> _Problem to work on_: Lines from the one containing "[0:00.00-0:01.00]" through the last line of the records below need to be repeated exactly; nothing else, and no pictures.

Saved data entries:
==*==
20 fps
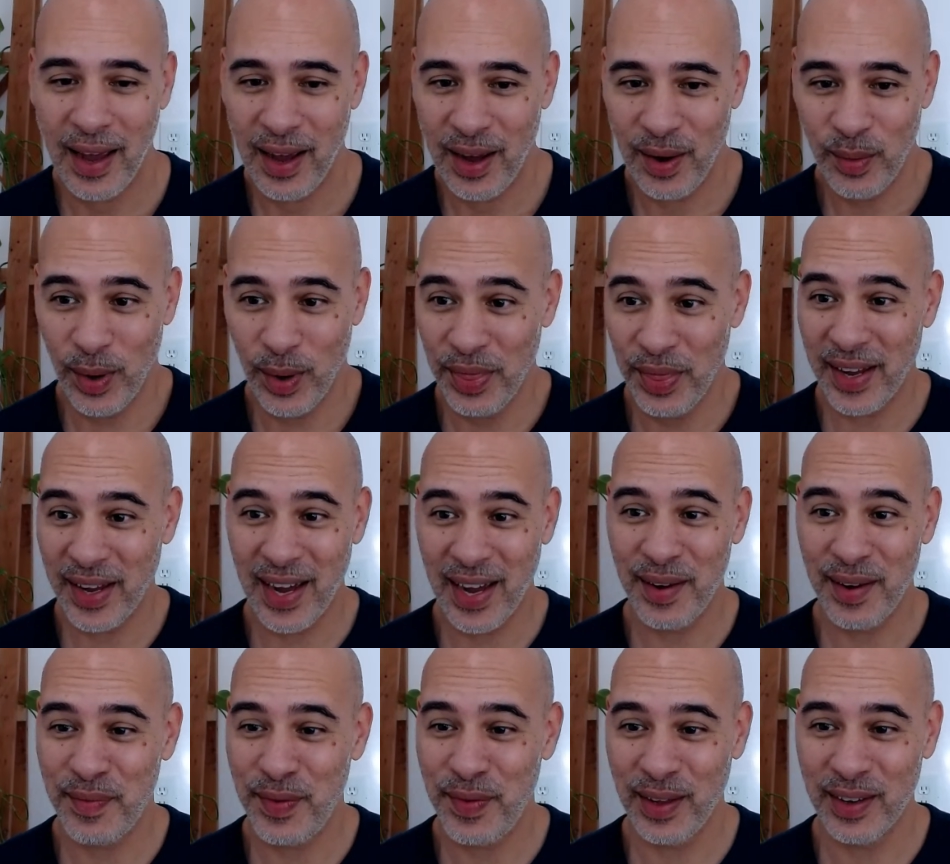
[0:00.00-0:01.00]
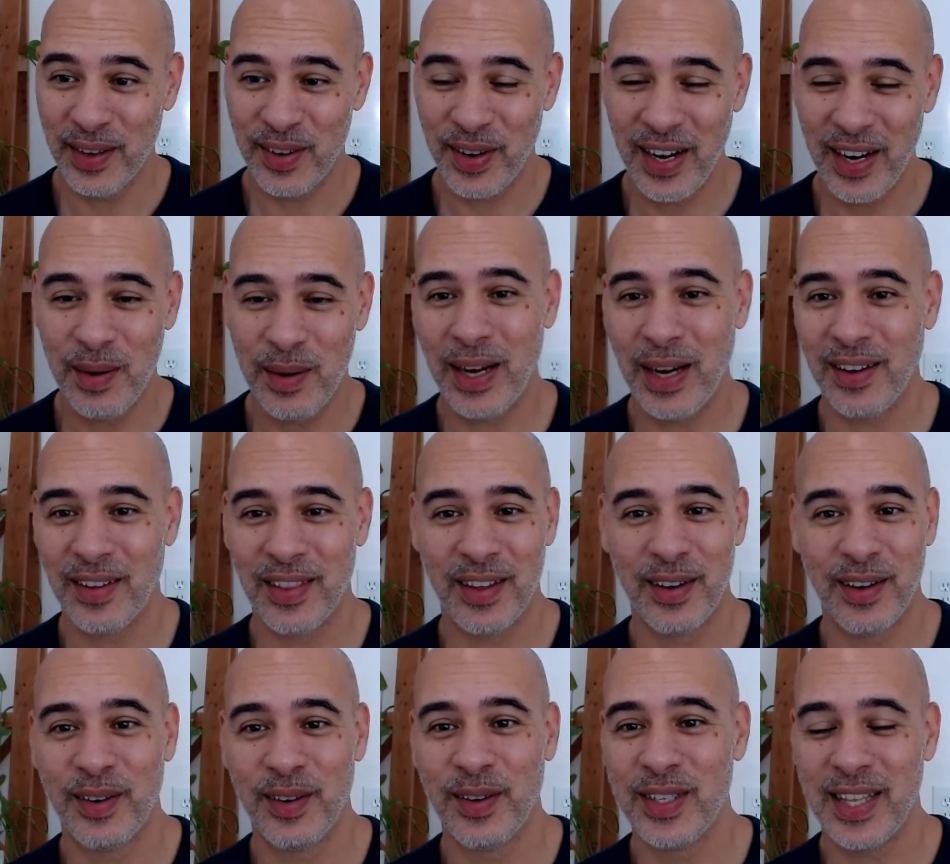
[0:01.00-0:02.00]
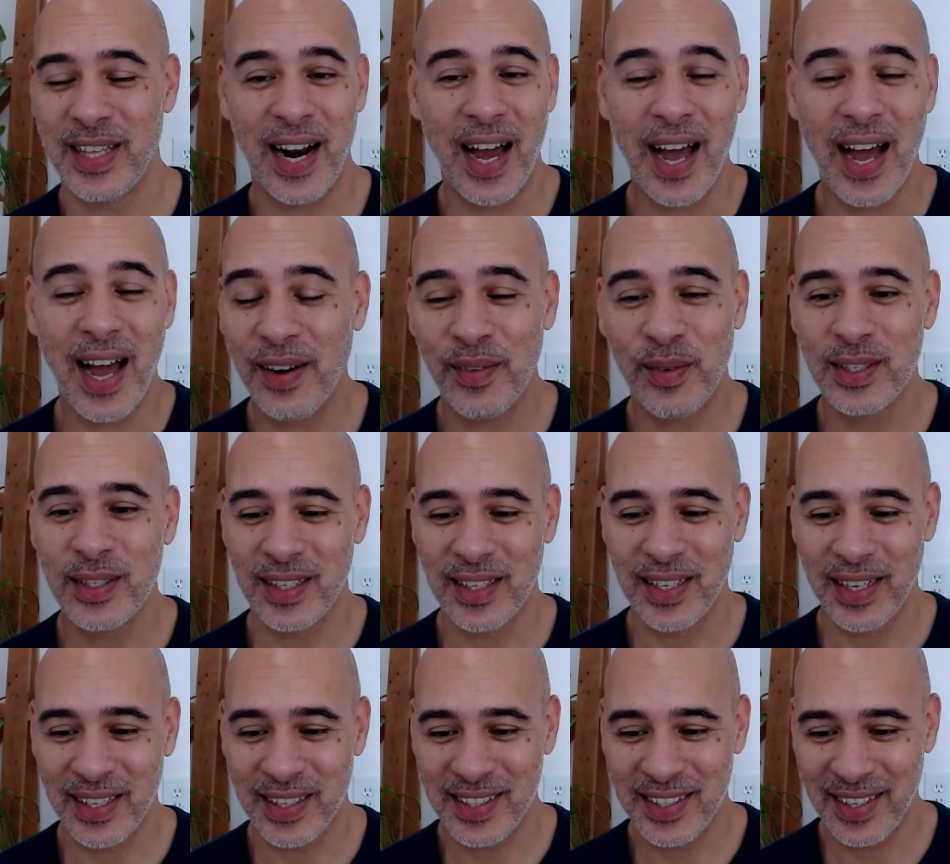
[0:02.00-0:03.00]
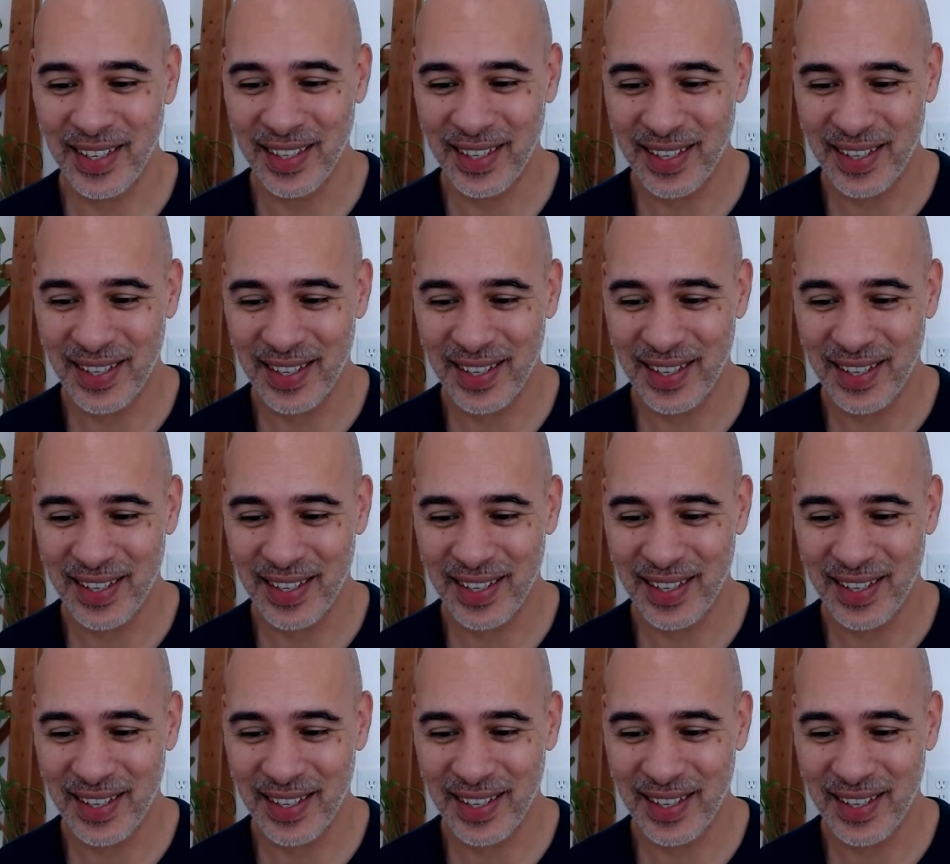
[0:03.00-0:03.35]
One thing I felt great about though is that I wasn't getting sick.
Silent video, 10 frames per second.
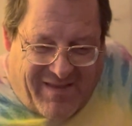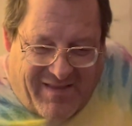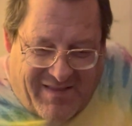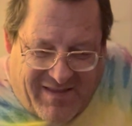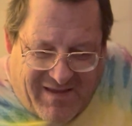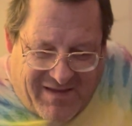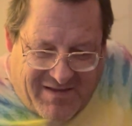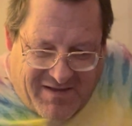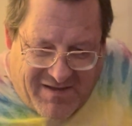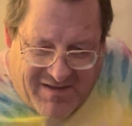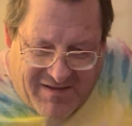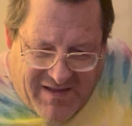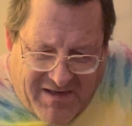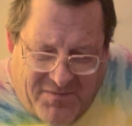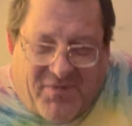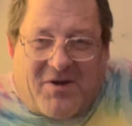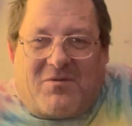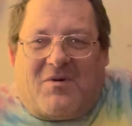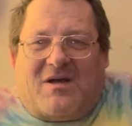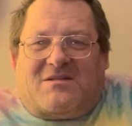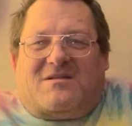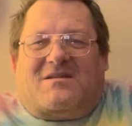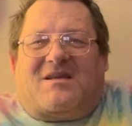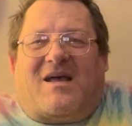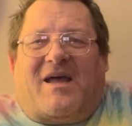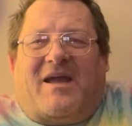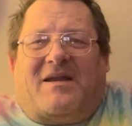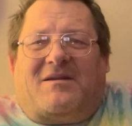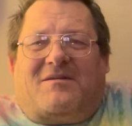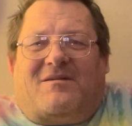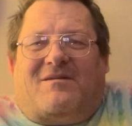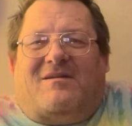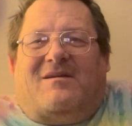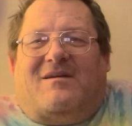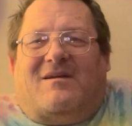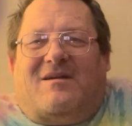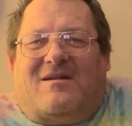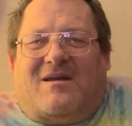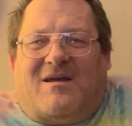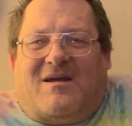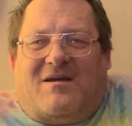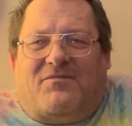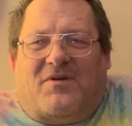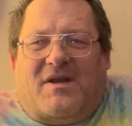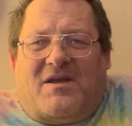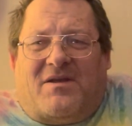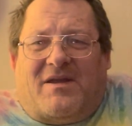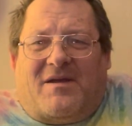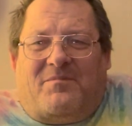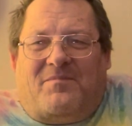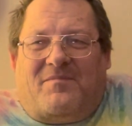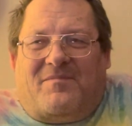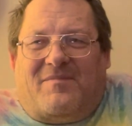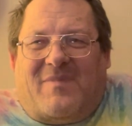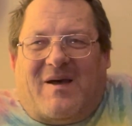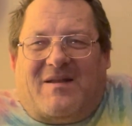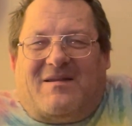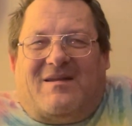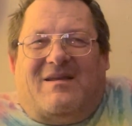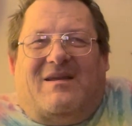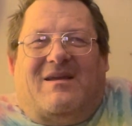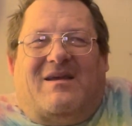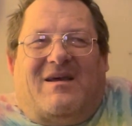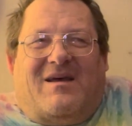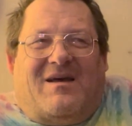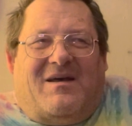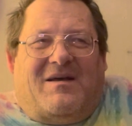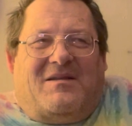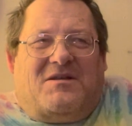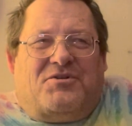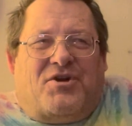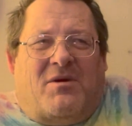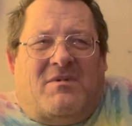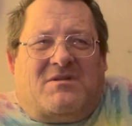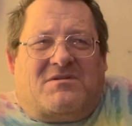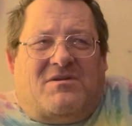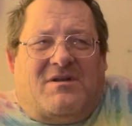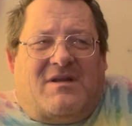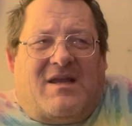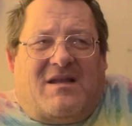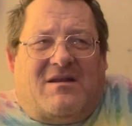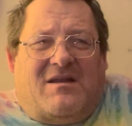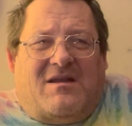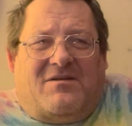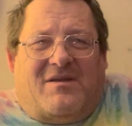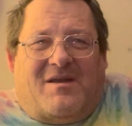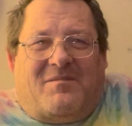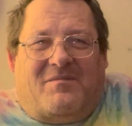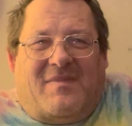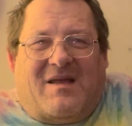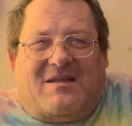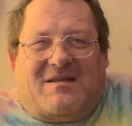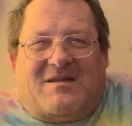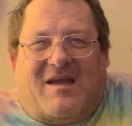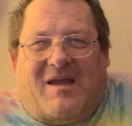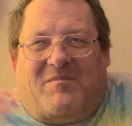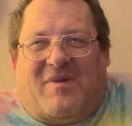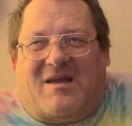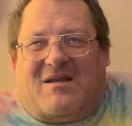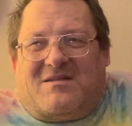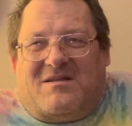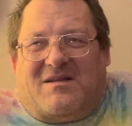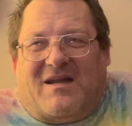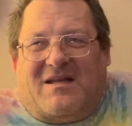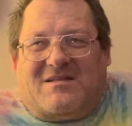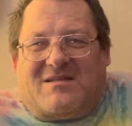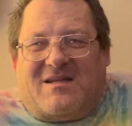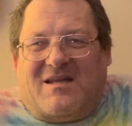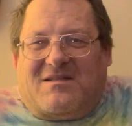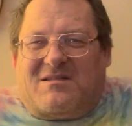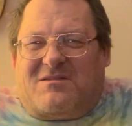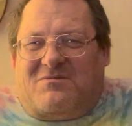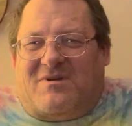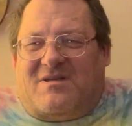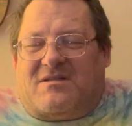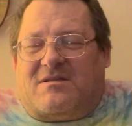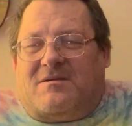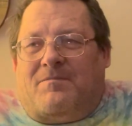the Hindenburg was designed for helium, but the Germans couldn't get helium at the time because the United States was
==*==
> _Solution for this exercise_:
[0:00.00-0:01.00]
[0:01.00-0:02.00]
[0:02.00-0:03.00]
[0:03.00-0:03.35]
One thing I felt great about though is that I wasn't getting sick.
Silent video, 10 frames per second.
the Hindenburg was designed for helium, but the Germans couldn't get helium at the time because the United States was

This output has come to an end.